Remember the fire that John the Baptist promised to us in Advent when we were anticipating the birth of our Savior, the moment when the seed of God’s love, forgiveness, and righteousness by grace through faith in Jesus Christ was planted in the world? Well, against immense odds and opposing forces, but with Jesus himself as good soil and gardener, the seed grew, and it is ready for the fire to ignite the vineyard into bearing fruit. This is one of the amazing things that fire does. That big ball of fire in the Sky that illuminates the day and provides the light and warmth to trigger the biochemical reactions necessary for the renewed life to carry its mission, and the renewed life is the one that rises soaked from the waters, ready to grow and to bear witness to better things. It is a mission common to all of us called and raised by the same Spirit.

Nonetheless, the opposing forces have gone nowhere. We are bound to struggle with anything ready to separate us from each other and from God. It may come in the form of selfishness, boasting, hardness of heart, unforgiveness, avarice, betrayal, slender, injustice, violence, death, anxiety, or fear. It may come from others, and it may reside in us. Our old selves that drowned in the waters of baptism often die a hard death.
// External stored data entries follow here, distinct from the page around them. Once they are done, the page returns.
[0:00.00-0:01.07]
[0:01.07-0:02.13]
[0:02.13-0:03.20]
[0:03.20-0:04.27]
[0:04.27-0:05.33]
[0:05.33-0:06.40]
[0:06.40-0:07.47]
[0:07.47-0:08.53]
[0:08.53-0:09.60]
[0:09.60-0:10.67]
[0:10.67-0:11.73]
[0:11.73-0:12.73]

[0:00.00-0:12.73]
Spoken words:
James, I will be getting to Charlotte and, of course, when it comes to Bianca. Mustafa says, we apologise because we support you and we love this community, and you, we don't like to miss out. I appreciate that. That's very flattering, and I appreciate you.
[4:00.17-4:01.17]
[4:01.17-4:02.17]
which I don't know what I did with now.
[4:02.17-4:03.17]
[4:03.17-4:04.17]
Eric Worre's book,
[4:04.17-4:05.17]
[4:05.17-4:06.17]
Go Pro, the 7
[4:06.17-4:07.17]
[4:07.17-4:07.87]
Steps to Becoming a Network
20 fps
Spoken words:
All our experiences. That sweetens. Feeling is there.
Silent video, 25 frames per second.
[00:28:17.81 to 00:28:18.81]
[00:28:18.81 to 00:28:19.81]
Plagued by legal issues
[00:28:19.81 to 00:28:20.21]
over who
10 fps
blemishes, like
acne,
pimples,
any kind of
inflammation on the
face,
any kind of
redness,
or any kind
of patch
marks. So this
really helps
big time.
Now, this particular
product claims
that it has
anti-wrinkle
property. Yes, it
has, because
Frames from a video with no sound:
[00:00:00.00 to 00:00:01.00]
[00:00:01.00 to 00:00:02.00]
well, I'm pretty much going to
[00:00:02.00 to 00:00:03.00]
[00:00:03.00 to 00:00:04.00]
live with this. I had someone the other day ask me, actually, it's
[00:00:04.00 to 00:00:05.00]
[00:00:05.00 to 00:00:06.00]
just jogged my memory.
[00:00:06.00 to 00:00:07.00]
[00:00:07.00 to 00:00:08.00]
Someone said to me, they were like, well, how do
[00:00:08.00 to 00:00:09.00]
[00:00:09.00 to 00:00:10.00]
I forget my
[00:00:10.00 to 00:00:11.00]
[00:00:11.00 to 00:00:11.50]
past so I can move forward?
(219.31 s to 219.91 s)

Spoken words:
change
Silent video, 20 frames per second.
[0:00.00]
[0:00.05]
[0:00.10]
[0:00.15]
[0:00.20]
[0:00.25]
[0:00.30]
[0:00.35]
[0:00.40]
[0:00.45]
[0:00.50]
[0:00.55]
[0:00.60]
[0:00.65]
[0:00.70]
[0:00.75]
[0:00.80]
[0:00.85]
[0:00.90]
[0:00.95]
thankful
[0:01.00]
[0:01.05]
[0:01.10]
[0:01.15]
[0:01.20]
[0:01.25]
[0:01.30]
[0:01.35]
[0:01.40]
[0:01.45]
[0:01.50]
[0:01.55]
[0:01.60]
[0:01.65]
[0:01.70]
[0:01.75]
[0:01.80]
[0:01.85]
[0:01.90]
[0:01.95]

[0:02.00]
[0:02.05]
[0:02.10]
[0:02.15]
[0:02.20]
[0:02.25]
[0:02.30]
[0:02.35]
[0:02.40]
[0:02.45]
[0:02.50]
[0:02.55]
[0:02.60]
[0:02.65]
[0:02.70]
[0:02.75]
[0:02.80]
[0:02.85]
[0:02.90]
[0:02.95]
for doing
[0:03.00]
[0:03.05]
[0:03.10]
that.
God is aware. Remember, we were chosen in love and trust as common people. We are not superheroes. We don’t have supernatural sources of physical or spiritual strength. We are part of the family of living stones that the builders rejected. We are not invincible. We make mistakes. We are, at best, an unfinished product. Therefore, the struggle will leave wounds.

Now we know why Jesus prays for us. Now we know why he asks for our hearts to not be troubled. Now we know why we should forgive and not judge. We need each other. Now we know why Jesus promises to abide in us with God the Father and Holy Spirit when we keep his simple words, “love one another.” That is good news in any language and any corner of the world. The Spirit can heal our wounds, and evil will never defeat love.

Beloved of God, we may not always be the best that is. That is not why God picked us to proclaim good news to the world. The Spirit gave each of us one gift that is the same. Such a gift is faith in Jesus Christ. The same Spirit gave us other gifts, as unique as we are as persons, to shine despite and because of who we are, and the love of Christ gives us everything we need to carry our common mission as the better version of ourselves for the sake of the better version of the world. Thanks be to God. Amen.